If that isn’t your cup-o-tea, maybe you like smoking pipes.  But apparently not the pipe if you are from Utah.

And if you don’t like smoking pipes, nor counterfactual time travelers, then perhaps you like the movies.  Over at Pirates and Revolutionaries we have durationless movies that involve no time flow.    Lot’s of YouTube clips — which I did actually watch (most of them at least) and you should too. Because what good is anything without pictures or conversation?

Well, if you don’t like the movies, pipes or homicidal time travelers, try the news.  But not if you read the New York Times’ Stone, apparently, because over at The Consternation of Philosophy, Matt says they got the foundation of human rights wrong.  He writes that the reasons that are given not only do not show a foundation for secular human rights, they actually lead to dogmatism.

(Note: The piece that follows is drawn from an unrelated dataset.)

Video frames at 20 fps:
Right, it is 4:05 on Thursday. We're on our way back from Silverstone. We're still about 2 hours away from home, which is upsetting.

But maybe you like dogmatism.  I bet there are secretly lots of philosophers out there who, while publicly decrying dogmatism, are secretly delighted with their own.  I’m probably one of these people.  Then, perhaps we should be epistemological anarchists, as is suggested over at the Kindly Ones.  Paul writes on Feyerabend’s reductio directed at rationalist conceptions of scientific method, which concludes with: Anything Goes.  You should read this- it’s something I dogmatically recommend.

Fine, be that way.  Don’t do what I recommend.  Instead sit around and listen to the radio for all I care.  Actually, we’ve got some high quality internet radio going down at the Partially Examined Life: Pat Churchland on the Neurobiology of Morality (Plus Hume’s Ethics).  I surprised myself and listened to the whole thing.  Good talk.  Also, a book for sale.

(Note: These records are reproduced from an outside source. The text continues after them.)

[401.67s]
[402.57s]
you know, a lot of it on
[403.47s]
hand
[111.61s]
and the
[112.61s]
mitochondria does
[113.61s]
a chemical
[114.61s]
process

If none of this armchair stuff has impressed you, I guess you might be one of those “go out and do stuff types.” [yeah right]  If that is the case, go check out some Experimental Philosophy.  Justin writes, ask not “what the history of philosophy can do for us, but rather what we can do for the history of philosophy.”  That’s the attitude!  (The post is actually on the place of x-phi in a historical and cultural setting.  Good stuff just the same.)

Or maybe you are just at The Ends of Thought, so frustrated with the difficulties that you’re left wondering where a lot of us went wrong (and I’m not saying who has gone wrong; you’ll have to read the post to see who Roman says did).

Lastly, zombies, because philosophers like zombies.